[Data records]
==========

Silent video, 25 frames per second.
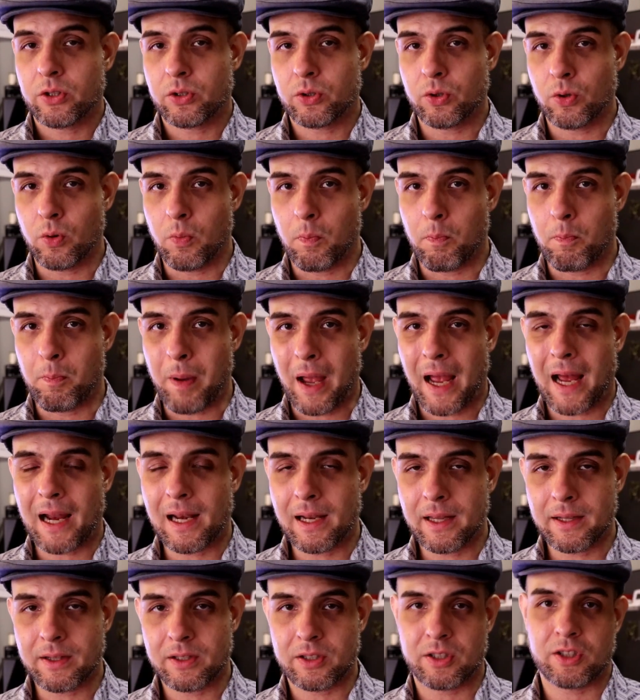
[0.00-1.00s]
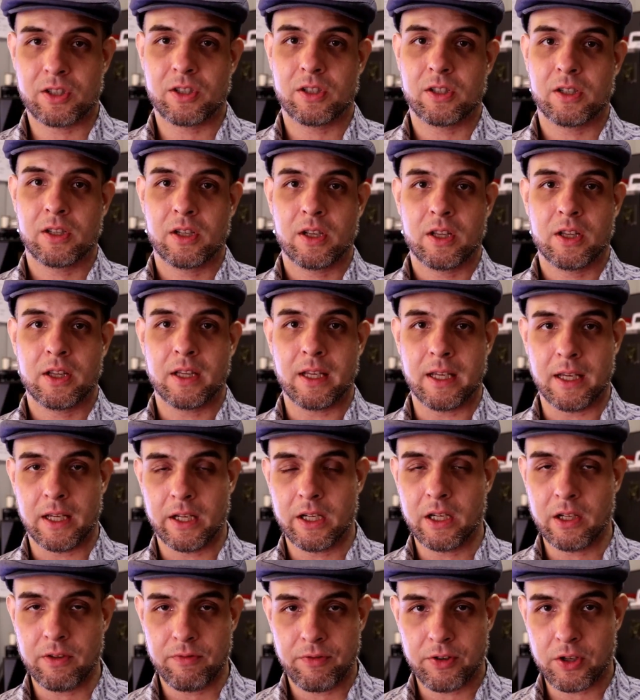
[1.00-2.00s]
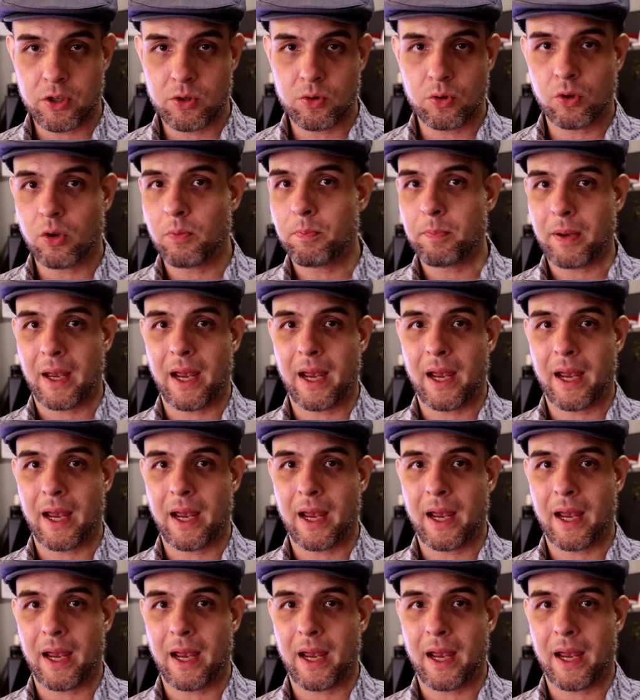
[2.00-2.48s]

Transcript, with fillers: to balance the individual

==========

Copy exactly, leaving out pictures, the lines from the line containing "[0.00-1.00s]" through the last line of the records.

(Response):
[0.00-1.00s]
[1.00-2.00s]
[2.00-2.48s]

Transcript, with fillers: to balance the individual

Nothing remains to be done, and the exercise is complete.